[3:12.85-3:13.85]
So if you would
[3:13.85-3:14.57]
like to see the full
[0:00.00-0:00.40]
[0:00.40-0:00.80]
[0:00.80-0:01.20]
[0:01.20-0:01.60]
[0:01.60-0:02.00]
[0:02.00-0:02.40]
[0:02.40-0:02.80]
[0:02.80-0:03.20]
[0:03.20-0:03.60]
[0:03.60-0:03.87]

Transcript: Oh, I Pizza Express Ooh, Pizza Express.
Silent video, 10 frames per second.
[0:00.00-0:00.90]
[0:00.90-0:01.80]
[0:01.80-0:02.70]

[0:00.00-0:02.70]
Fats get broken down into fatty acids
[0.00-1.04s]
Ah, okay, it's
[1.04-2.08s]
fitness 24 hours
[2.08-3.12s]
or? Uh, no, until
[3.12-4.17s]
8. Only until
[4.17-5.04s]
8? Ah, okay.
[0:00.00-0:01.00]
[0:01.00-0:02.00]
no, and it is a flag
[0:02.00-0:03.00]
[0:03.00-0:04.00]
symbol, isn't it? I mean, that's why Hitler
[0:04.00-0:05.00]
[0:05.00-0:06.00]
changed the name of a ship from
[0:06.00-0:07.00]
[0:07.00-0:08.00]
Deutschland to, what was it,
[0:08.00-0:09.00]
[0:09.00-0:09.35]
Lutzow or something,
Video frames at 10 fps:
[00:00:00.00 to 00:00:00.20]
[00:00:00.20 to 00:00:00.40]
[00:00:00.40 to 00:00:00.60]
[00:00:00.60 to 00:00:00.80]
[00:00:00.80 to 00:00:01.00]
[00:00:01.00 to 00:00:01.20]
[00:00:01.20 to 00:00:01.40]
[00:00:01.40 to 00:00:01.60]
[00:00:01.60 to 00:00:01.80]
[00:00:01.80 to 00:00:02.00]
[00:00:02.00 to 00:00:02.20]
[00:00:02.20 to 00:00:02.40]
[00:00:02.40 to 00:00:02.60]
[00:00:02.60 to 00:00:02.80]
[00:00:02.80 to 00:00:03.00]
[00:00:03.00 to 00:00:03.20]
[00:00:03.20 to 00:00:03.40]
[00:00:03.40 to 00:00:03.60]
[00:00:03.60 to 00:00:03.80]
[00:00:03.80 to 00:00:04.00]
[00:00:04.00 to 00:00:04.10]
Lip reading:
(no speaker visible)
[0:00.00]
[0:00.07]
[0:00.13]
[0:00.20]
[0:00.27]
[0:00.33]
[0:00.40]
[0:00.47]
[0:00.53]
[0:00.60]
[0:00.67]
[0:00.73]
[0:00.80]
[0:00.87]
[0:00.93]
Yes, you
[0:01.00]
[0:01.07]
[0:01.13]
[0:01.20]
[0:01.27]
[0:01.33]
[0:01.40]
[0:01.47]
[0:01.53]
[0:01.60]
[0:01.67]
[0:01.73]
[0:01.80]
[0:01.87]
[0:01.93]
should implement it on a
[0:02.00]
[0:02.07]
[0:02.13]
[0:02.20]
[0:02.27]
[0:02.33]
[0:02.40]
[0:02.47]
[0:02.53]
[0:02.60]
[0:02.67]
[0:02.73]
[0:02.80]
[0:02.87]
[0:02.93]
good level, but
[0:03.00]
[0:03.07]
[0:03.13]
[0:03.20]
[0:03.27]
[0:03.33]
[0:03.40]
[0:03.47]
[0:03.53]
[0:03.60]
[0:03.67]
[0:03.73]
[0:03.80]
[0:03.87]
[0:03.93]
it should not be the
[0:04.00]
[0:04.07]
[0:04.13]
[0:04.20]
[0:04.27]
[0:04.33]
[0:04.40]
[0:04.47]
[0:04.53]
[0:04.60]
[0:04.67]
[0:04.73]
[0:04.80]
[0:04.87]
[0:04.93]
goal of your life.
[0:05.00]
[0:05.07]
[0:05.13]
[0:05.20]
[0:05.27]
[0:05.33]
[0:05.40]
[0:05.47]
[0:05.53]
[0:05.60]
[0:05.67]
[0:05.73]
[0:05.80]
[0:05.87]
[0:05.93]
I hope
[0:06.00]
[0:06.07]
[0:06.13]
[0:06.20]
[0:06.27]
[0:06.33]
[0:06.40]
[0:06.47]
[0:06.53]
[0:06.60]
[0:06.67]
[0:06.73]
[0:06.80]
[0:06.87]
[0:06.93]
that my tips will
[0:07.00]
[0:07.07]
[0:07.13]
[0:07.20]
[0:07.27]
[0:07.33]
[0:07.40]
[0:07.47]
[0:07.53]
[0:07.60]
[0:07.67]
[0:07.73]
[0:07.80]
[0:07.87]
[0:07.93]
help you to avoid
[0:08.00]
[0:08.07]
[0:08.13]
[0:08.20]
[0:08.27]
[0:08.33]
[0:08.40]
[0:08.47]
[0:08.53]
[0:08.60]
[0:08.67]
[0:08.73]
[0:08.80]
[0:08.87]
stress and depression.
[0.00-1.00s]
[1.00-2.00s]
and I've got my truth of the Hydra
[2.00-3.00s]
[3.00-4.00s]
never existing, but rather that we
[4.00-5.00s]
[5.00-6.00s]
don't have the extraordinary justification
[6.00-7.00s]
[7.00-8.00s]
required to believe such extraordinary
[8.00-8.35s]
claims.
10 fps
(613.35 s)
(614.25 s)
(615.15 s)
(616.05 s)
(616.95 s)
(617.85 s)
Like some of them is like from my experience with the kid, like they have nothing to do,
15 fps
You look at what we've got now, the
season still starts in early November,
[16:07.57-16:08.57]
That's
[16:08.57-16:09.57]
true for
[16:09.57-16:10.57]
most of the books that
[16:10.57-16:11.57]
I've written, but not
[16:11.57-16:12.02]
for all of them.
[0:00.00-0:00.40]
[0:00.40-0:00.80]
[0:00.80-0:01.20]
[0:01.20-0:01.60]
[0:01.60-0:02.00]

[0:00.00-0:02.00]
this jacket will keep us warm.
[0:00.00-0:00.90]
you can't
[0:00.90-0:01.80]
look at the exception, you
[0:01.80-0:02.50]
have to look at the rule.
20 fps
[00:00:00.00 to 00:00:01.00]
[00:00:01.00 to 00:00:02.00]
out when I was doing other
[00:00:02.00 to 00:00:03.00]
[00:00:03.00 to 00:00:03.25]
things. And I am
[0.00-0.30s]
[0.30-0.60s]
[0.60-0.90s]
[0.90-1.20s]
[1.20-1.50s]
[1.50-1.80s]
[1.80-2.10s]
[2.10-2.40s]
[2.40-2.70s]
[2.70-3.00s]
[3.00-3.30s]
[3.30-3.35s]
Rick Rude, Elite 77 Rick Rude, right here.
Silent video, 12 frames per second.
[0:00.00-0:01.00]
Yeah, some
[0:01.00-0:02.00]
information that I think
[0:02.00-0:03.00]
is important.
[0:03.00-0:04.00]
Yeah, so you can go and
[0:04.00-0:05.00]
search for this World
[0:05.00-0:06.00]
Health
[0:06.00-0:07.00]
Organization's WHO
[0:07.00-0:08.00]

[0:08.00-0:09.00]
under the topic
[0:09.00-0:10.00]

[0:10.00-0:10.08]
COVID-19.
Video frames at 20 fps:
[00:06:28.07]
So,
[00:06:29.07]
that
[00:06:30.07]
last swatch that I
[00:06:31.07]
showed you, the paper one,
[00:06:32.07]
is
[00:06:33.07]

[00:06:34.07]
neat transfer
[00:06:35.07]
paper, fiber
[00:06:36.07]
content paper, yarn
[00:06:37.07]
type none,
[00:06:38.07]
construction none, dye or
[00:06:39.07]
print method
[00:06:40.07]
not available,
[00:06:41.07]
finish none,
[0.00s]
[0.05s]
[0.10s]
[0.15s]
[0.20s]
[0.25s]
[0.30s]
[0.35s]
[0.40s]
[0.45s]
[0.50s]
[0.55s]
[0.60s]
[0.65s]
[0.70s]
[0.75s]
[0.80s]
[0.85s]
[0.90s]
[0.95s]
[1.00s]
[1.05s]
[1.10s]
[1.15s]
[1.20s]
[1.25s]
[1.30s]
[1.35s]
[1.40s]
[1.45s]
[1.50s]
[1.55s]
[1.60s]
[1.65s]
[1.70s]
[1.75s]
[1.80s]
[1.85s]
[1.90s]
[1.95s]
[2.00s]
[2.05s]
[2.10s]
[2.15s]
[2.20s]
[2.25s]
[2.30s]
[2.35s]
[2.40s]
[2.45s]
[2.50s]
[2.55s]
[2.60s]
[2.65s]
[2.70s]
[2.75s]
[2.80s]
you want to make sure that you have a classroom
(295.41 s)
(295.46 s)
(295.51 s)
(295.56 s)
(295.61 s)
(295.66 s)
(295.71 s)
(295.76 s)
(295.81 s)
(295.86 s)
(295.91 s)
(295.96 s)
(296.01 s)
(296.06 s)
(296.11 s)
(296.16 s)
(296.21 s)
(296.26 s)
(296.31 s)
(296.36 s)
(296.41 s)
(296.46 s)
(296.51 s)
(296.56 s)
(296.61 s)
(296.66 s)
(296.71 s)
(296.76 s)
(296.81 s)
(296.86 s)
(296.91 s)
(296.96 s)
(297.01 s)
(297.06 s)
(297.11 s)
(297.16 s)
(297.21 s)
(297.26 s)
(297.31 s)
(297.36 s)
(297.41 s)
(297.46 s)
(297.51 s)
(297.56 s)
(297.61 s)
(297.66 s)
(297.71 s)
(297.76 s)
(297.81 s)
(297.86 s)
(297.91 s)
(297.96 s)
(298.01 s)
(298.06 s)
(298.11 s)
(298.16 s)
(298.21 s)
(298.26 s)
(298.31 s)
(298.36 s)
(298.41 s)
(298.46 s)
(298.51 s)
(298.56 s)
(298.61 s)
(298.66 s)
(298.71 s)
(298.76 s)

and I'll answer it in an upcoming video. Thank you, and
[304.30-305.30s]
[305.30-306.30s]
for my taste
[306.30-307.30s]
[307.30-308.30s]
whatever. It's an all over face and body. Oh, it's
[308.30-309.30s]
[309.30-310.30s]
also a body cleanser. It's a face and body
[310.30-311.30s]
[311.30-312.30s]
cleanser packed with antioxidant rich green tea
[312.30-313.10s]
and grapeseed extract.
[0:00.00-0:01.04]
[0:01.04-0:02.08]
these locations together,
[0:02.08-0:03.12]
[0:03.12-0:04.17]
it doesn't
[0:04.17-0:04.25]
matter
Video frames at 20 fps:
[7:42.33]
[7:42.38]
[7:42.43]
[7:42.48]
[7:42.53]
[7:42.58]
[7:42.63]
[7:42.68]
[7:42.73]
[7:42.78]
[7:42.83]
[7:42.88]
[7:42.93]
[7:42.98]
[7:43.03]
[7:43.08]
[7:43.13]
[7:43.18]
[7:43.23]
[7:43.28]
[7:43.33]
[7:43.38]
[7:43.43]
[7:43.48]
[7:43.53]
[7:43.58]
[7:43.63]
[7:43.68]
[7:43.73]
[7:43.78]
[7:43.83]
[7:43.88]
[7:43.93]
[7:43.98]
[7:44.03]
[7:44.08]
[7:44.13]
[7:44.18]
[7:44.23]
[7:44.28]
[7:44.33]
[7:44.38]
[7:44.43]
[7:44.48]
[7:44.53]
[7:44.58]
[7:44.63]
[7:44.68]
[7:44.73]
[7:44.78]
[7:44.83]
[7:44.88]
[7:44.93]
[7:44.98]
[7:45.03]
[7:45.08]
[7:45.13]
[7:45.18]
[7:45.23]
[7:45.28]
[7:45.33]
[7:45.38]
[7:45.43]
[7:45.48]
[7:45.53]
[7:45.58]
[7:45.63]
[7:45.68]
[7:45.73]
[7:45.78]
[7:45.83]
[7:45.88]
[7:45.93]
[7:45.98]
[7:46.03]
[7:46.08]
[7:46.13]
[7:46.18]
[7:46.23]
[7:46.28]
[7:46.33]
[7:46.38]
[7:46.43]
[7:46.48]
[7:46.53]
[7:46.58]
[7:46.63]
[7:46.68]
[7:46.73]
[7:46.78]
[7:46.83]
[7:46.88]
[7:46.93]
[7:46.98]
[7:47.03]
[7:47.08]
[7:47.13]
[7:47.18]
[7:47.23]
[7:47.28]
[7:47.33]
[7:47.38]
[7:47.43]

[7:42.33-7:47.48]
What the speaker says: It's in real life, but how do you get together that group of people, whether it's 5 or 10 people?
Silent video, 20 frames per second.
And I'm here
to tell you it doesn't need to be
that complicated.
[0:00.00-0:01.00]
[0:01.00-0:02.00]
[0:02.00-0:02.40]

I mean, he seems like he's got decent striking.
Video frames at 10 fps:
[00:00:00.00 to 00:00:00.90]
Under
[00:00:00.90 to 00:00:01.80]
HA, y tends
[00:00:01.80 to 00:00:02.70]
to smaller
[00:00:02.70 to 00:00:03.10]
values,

Problem details:
Return exactly what appears above, from the first line of the entries to the line with "[00:00:02.20 to 00:00:02.40]", inclusive.

The answer:
[3:12.85-3:13.85]
So if you would
[3:13.85-3:14.57]
like to see the full
[0:00.00-0:00.40]
[0:00.40-0:00.80]
[0:00.80-0:01.20]
[0:01.20-0:01.60]
[0:01.60-0:02.00]
[0:02.00-0:02.40]
[0:02.40-0:02.80]
[0:02.80-0:03.20]
[0:03.20-0:03.60]
[0:03.60-0:03.87]

Transcript: Oh, I Pizza Express Ooh, Pizza Express.
Silent video, 10 frames per second.
[0:00.00-0:00.90]
[0:00.90-0:01.80]
[0:01.80-0:02.70]

[0:00.00-0:02.70]
Fats get broken down into fatty acids
[0.00-1.04s]
Ah, okay, it's
[1.04-2.08s]
fitness 24 hours
[2.08-3.12s]
or? Uh, no, until
[3.12-4.17s]
8. Only until
[4.17-5.04s]
8? Ah, okay.
[0:00.00-0:01.00]
[0:01.00-0:02.00]
no, and it is a flag
[0:02.00-0:03.00]
[0:03.00-0:04.00]
symbol, isn't it? I mean, that's why Hitler
[0:04.00-0:05.00]
[0:05.00-0:06.00]
changed the name of a ship from
[0:06.00-0:07.00]
[0:07.00-0:08.00]
Deutschland to, what was it,
[0:08.00-0:09.00]
[0:09.00-0:09.35]
Lutzow or something,
Video frames at 10 fps:
[00:00:00.00 to 00:00:00.20]
[00:00:00.20 to 00:00:00.40]
[00:00:00.40 to 00:00:00.60]
[00:00:00.60 to 00:00:00.80]
[00:00:00.80 to 00:00:01.00]
[00:00:01.00 to 00:00:01.20]
[00:00:01.20 to 00:00:01.40]
[00:00:01.40 to 00:00:01.60]
[00:00:01.60 to 00:00:01.80]
[00:00:01.80 to 00:00:02.00]
[00:00:02.00 to 00:00:02.20]
[00:00:02.20 to 00:00:02.40]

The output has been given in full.